We were on the Kaibab Plateau of northern Arizona in mid-February, skiing the 42 miles south from Jacob Lake to the North Rim of the Grand Canyon. If we made it, we would then tie our skis to our packs and hike down to the Colorado River, cross it and climb up to the opposite rim.

All but one of our party could say that this hadn't exactly been our idea. That person was Bruce Babbitt, the governor of Arizona. He had his reasons, but some of them would take days to become clear. A slender man with a slouch that suggests a history of scholarly pursuits, Babbitt had shown the plateau to us from the air the day before as we flew from Phoenix to Kanab, Utah, just north of the Arizona border. Below, surrounded by desert on three sides, lay a wooded, elongated dome.

"Kaibab is a monocline," Babbitt said, using the geologic term for this 8,500-foot-high, 100-mile-long bread loaf of layered stone that the Colorado River chops right through to form the heart of the Grand Canyon.

From the air, it appeared inexplicable that this should have happened. The Colorado comes rolling along from the northeast, sees the Kaibab Plateau in its way, meanders south for a few miles, gathering its nerve through Marble Canyon, and then abruptly swerves west and leaps at the great hump of stone that appears perfectly able to fend it off and stay dry and whole. But apparently defying the law of gravity, the river chews right through. Explain that.

Babbitt has large, soft, pale blue eyes that don't miss a thing, and a vibrantly professorial style. His interest in the canyon's genesis is not idle curiosity. He majored in geology at Notre Dame, has a master's degree in geophysics from the University of Newcastle upon Tyne and assisted in the work confirming the tectonic plate theory of continental movement. "There are different theories about how the canyon was formed," he said. "Earlier geologists postulated that the river came before the mountain. Then, as the plateau was uplifted, the river cut down through it. That's the log-rising-through-a-saw theory.
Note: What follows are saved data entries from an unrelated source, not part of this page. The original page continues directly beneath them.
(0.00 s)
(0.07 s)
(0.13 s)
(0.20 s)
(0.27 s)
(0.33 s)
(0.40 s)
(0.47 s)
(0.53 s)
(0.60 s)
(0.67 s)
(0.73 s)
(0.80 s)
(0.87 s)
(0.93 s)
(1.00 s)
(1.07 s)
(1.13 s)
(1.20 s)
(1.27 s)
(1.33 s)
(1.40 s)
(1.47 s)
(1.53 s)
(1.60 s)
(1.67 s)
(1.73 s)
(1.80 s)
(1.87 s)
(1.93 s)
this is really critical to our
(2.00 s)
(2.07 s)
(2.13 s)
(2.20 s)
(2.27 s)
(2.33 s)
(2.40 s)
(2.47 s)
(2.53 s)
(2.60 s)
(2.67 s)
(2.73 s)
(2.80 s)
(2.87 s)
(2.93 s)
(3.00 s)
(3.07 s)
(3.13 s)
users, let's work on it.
Recent radioactive dating studies cast doubt on it...."

He glanced out the window. Below, bisecting the Kaibab forest, were miles of narrow, white, treeless areas. "On the top of the mountain is a shallow rift, and that holds some of the most beautiful Alpine meadows you can imagine," said Babbitt. "The road from Jacob Lake to the North Rim is only open in summer. But the Forest Service has plans to straighten and upgrade it, and keep it plowed in winter."

Environmentalists, led by the Audubon Society, have opposed this, claiming the area is too delicate to withstand such a project. Babbitt wanted to negotiate that section of the plateau, to gauge its potential as a Nordic ski attraction. He has a record of environmental sensitivity. A prime achievement of his administration has been passage of the most comprehensive groundwater management code in the U.S.
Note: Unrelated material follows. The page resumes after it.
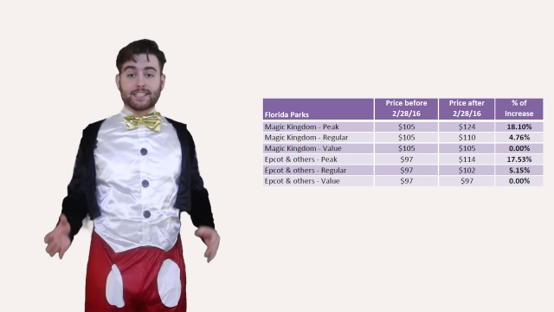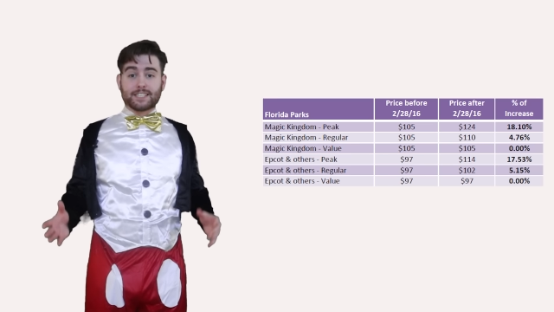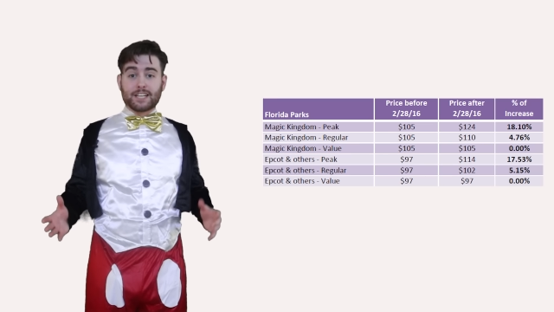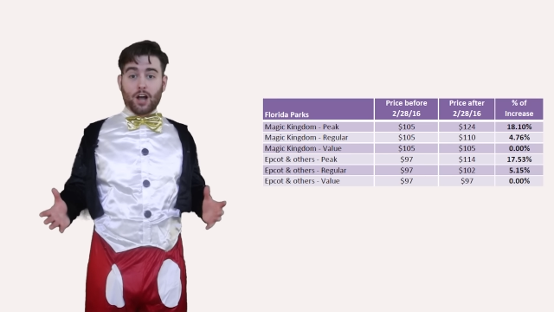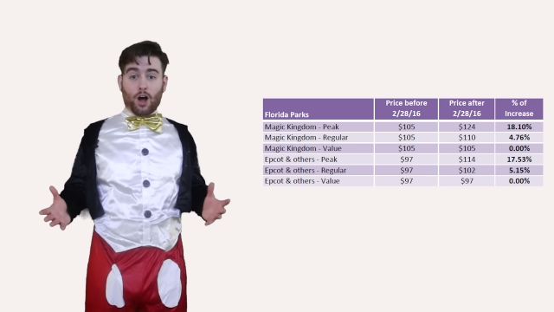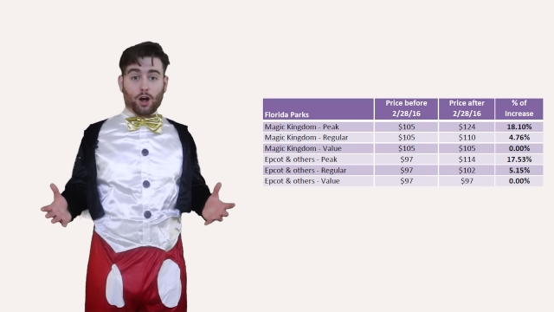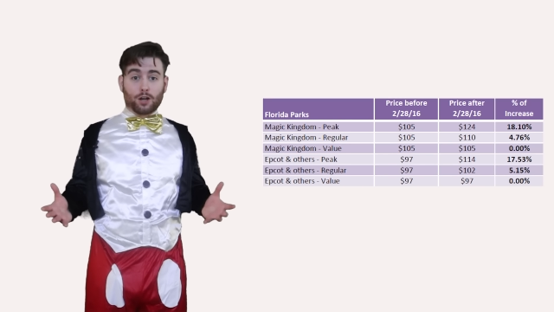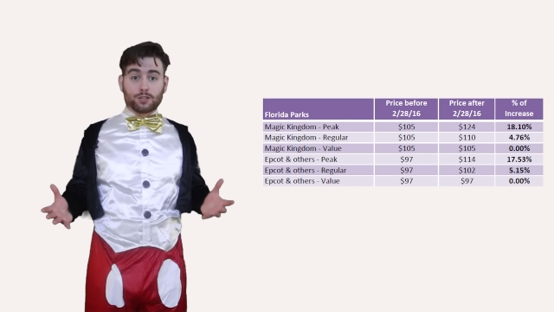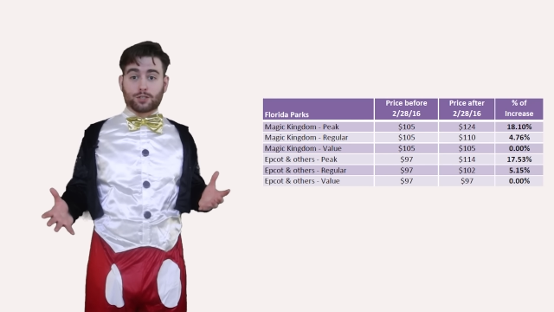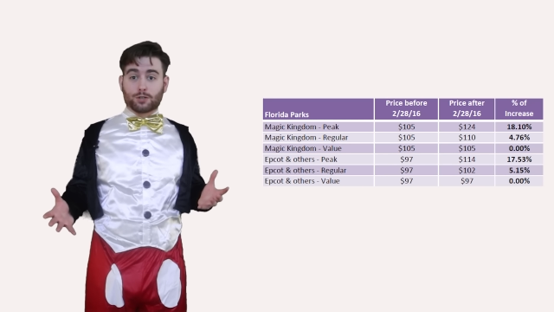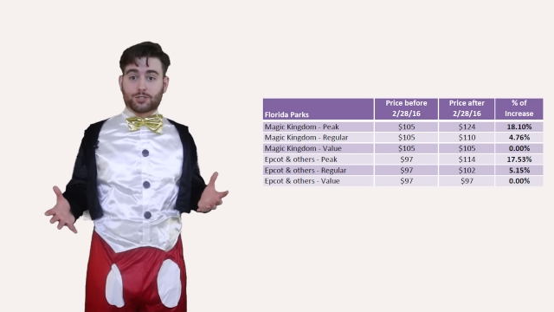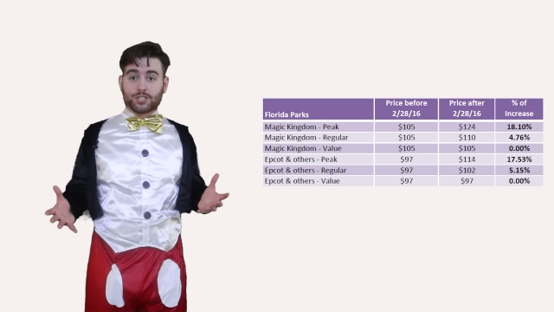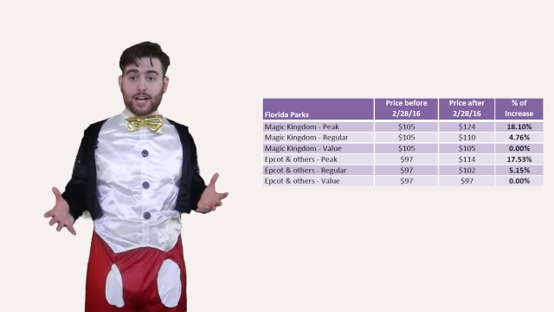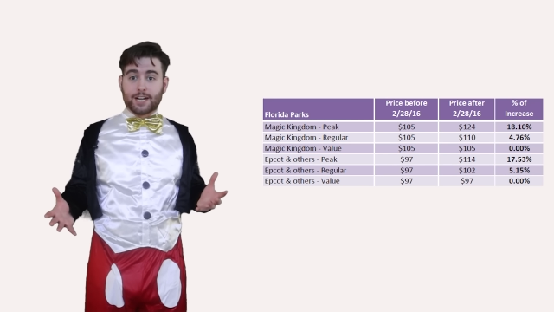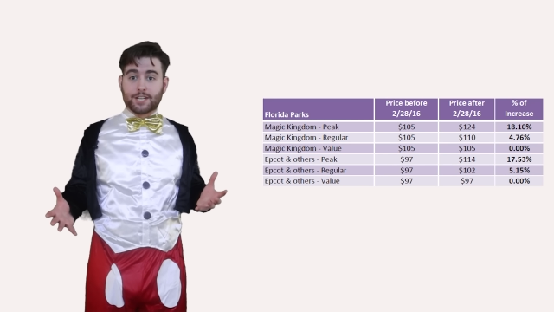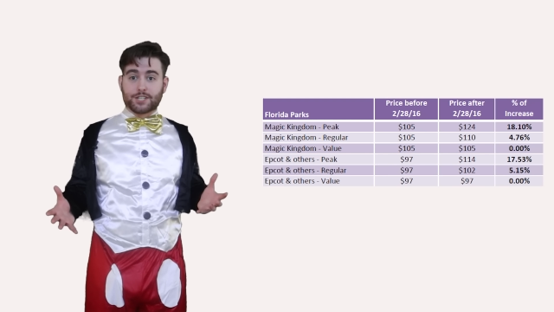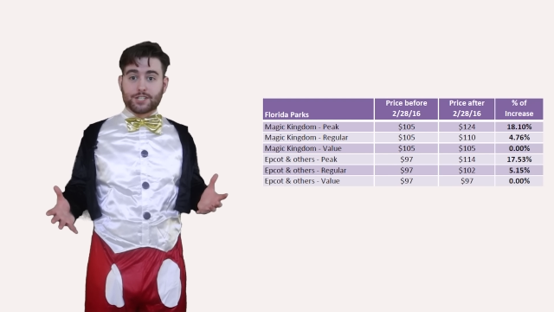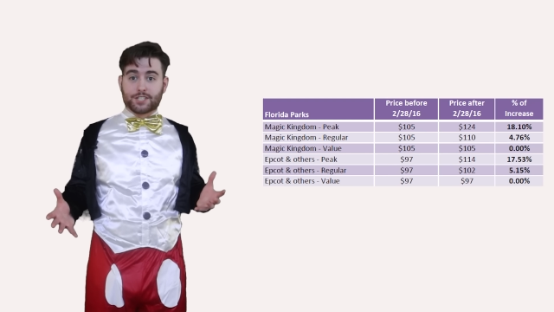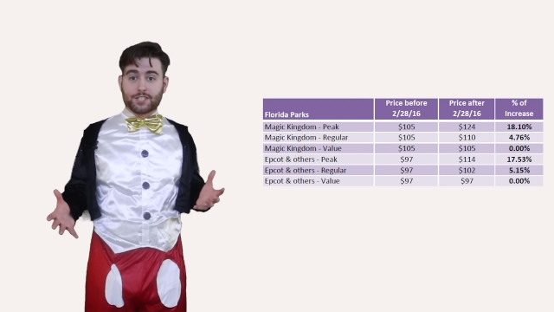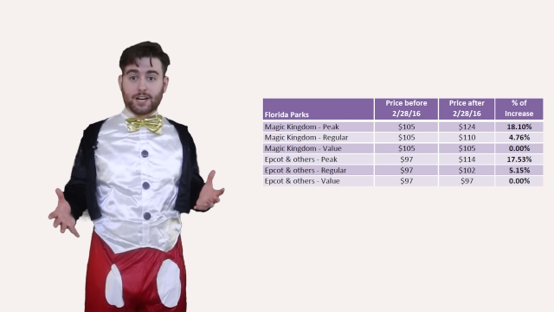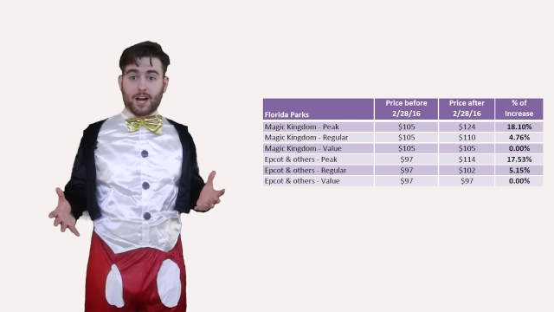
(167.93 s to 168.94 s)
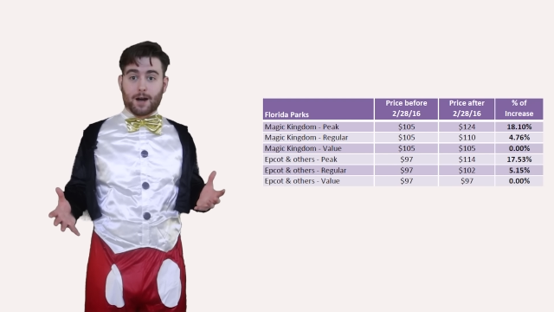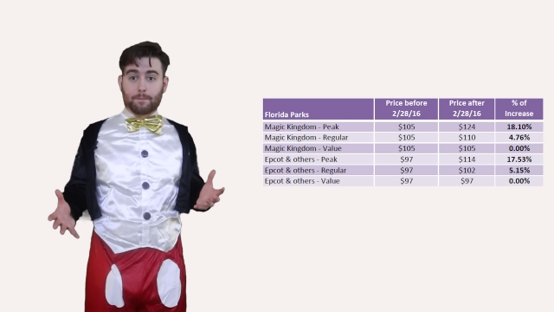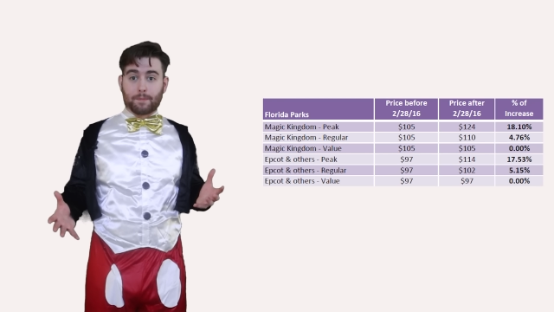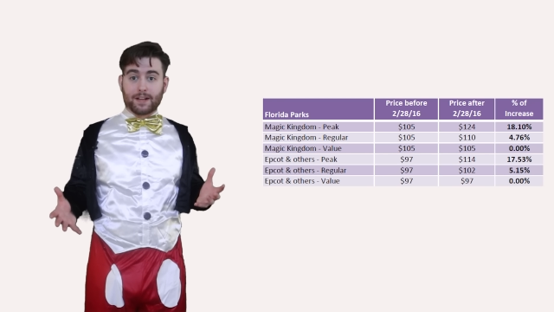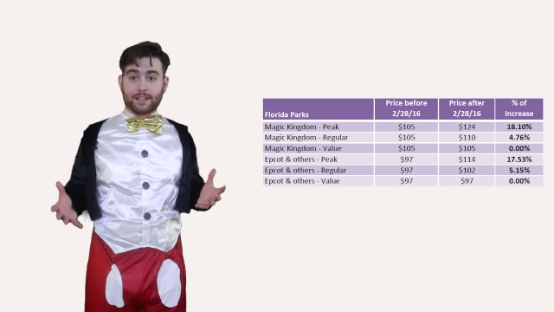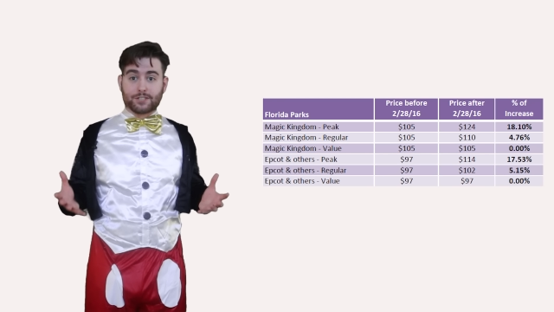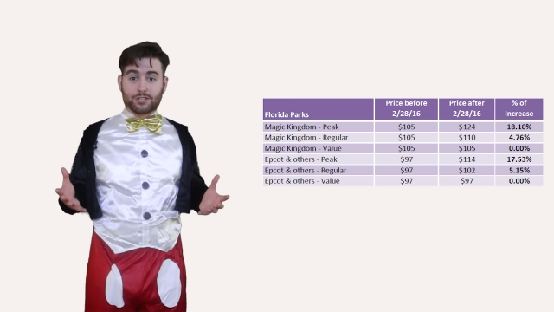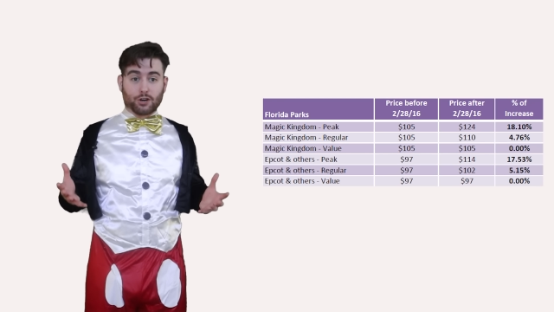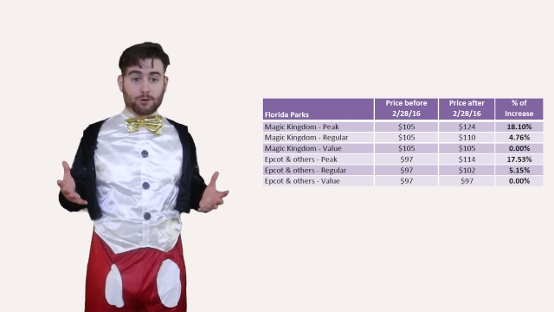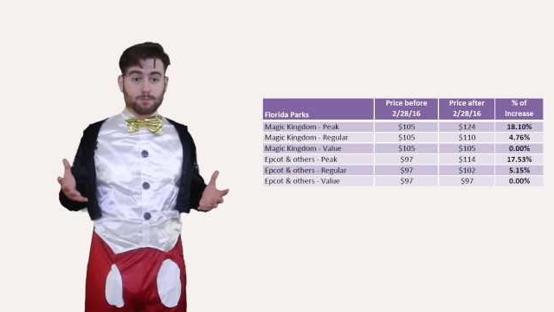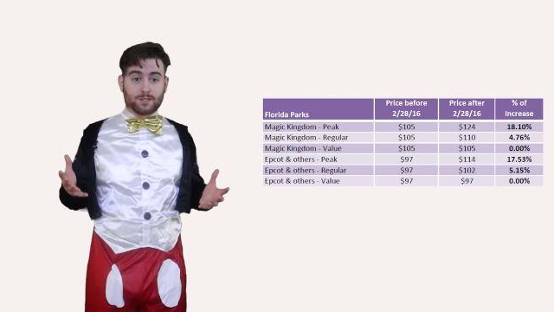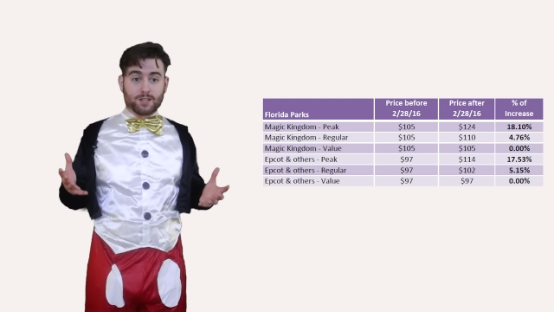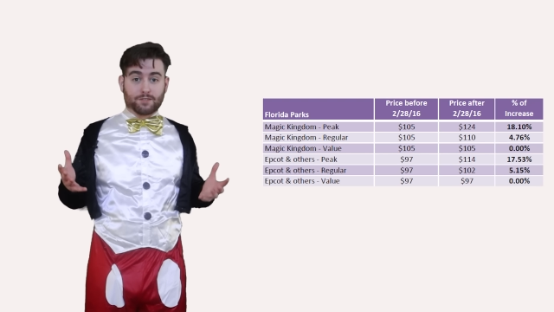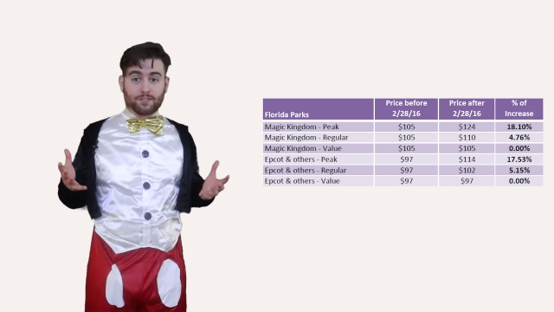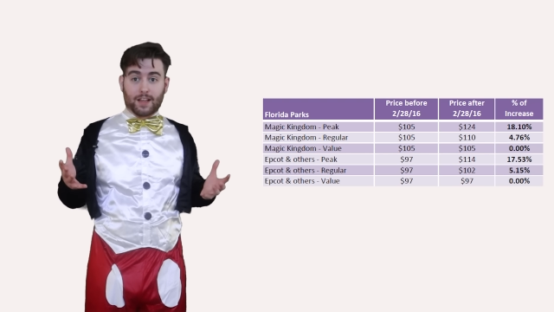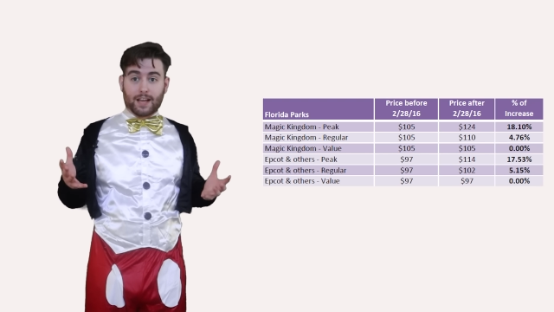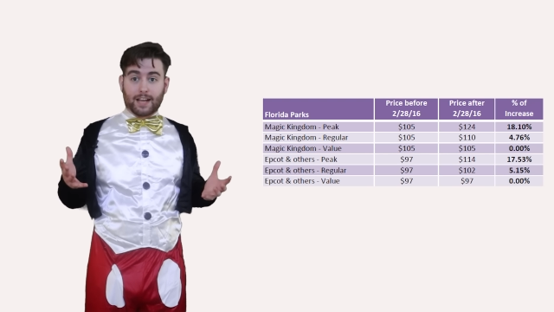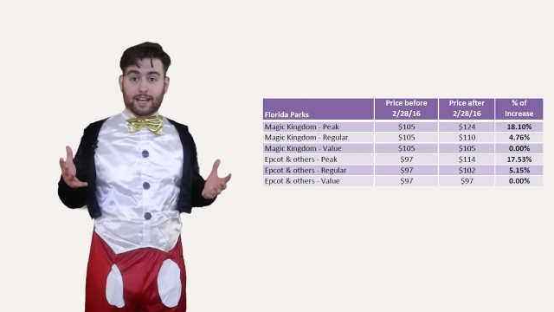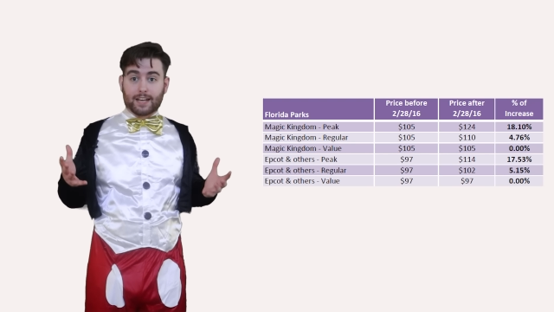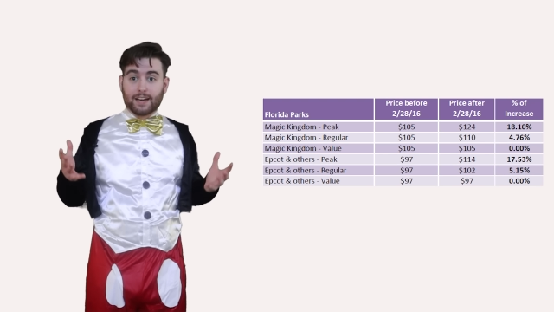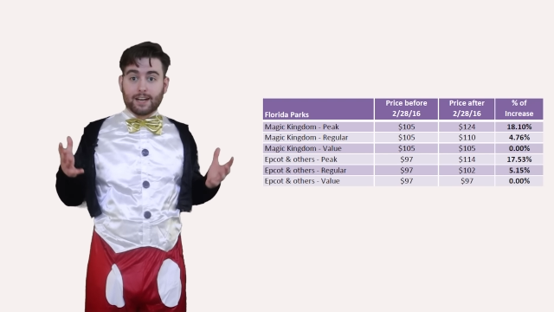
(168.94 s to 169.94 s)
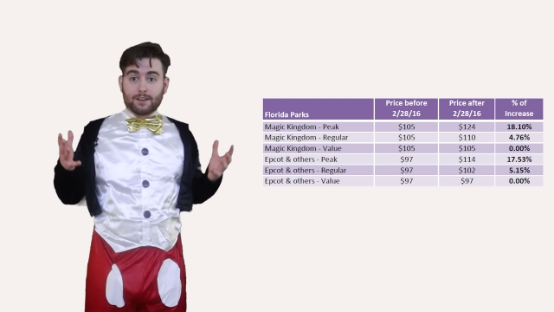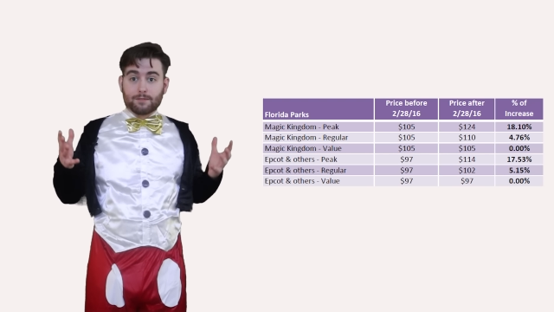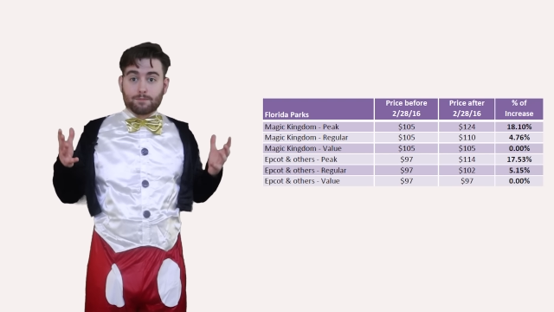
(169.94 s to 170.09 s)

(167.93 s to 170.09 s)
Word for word: Disney also changes it up in terms of like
We had no clue then, amid all these concerns of science and economics and politics, that he also wanted to ski and hike himself into a stupor.

From Kanab we were driven by Arizona Department of Public Safety (state police) officers south, across dry plains, toward the mesas that were the northern ascent to the Kaibab, where we stayed the night at Jacob Lake Inn. At one point, Babbitt had the cars stop under a juniper tree. He walked out onto the sandy ground and plucked a sprig of sage, grinding it in his palm. "Smell that," he said, inhaling the sharp, complex scents. "For me, that's the primal smell of the West."